== Extracted material ==
_ _ _

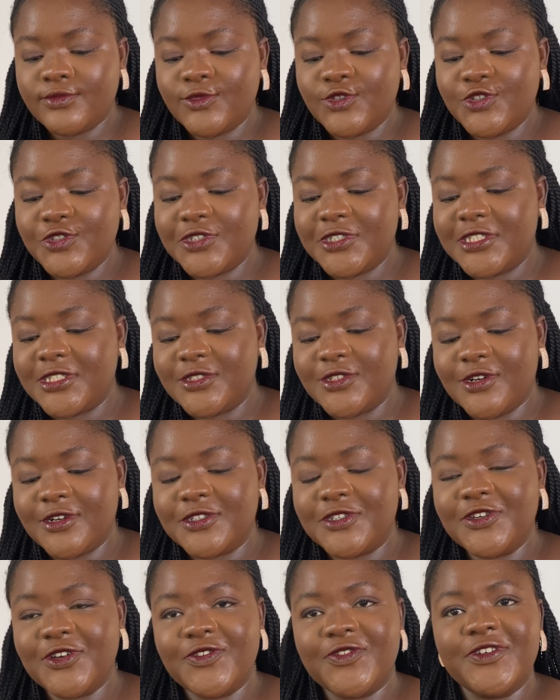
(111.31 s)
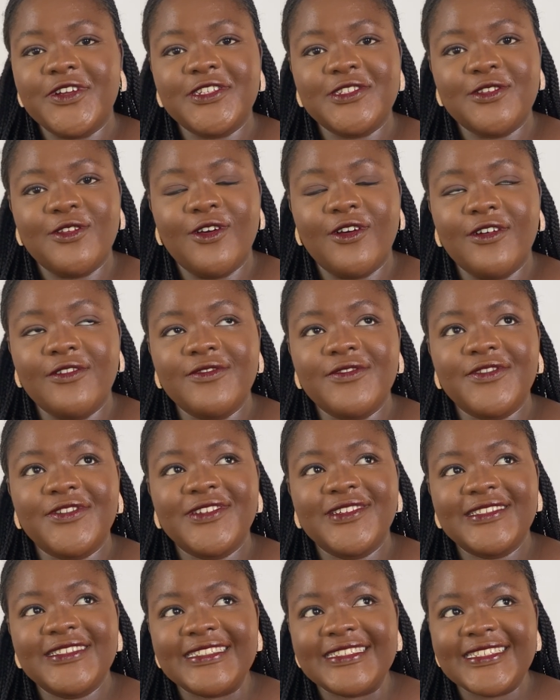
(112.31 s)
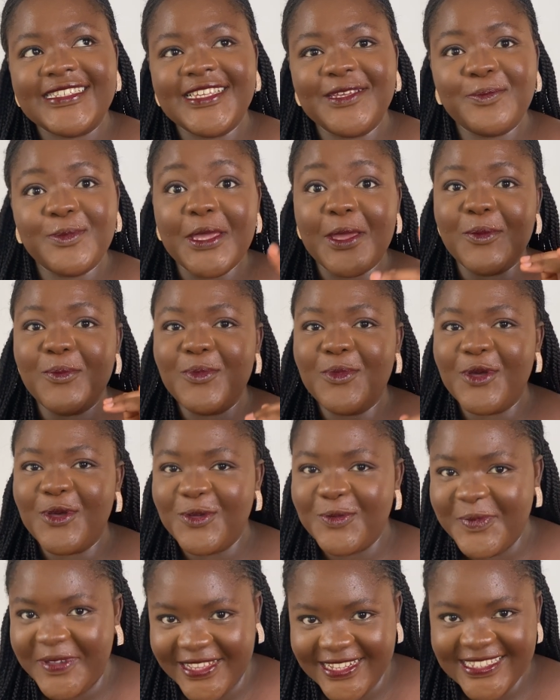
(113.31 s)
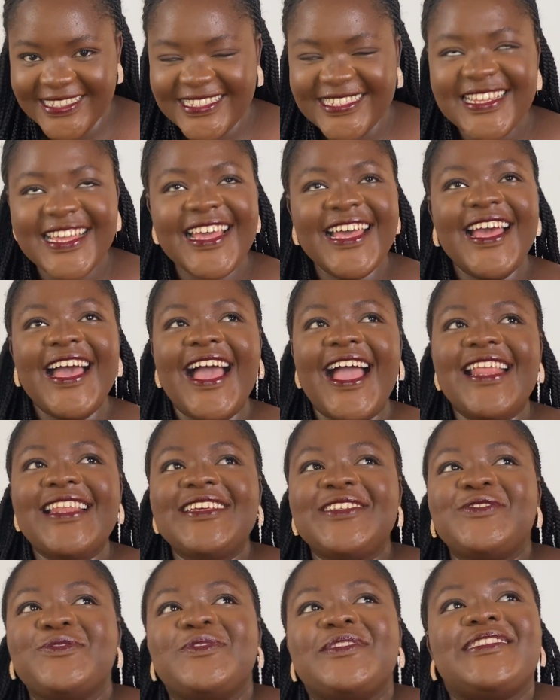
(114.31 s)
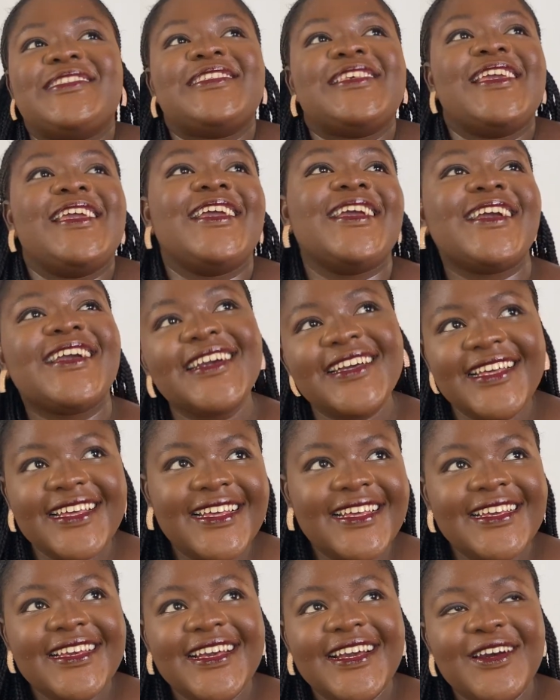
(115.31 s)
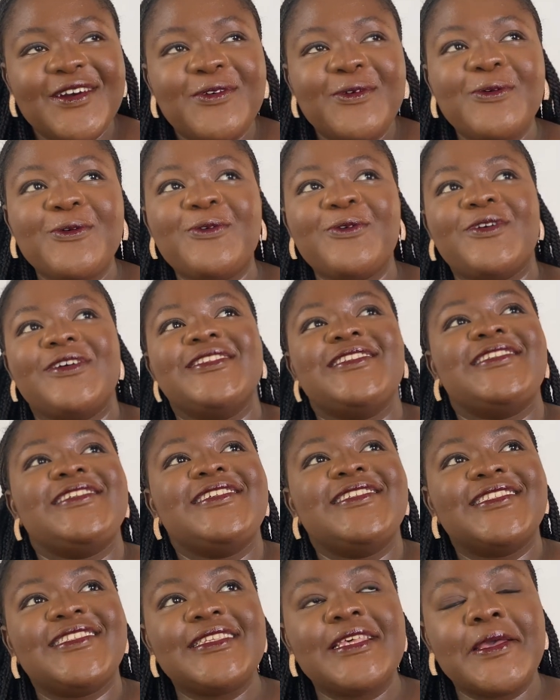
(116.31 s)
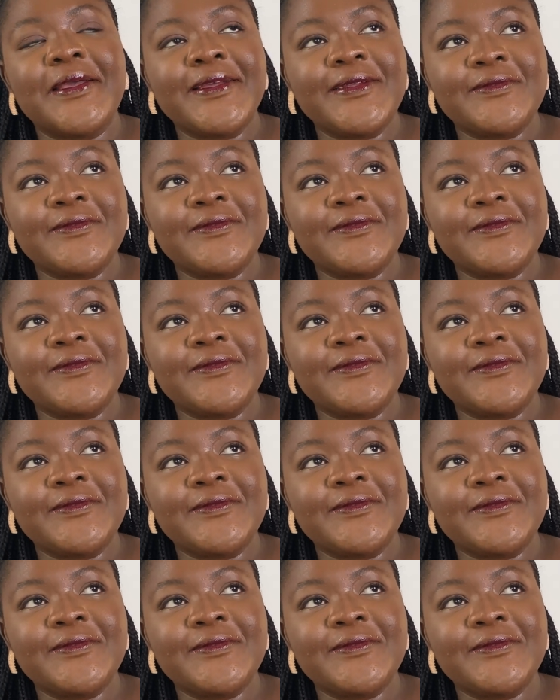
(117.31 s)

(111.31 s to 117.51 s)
Do you still talk to your first love? Give me a moment. I need to think. Who was it?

_ _ _

== Assigned task ==
Output the complete listing exactly as it appears, except for the images.

== Answer to the exercise ==
(111.31 s)
(112.31 s)
(113.31 s)
(114.31 s)
(115.31 s)
(116.31 s)
(117.31 s)

(111.31 s to 117.51 s)
Do you still talk to your first love? Give me a moment. I need to think. Who was it?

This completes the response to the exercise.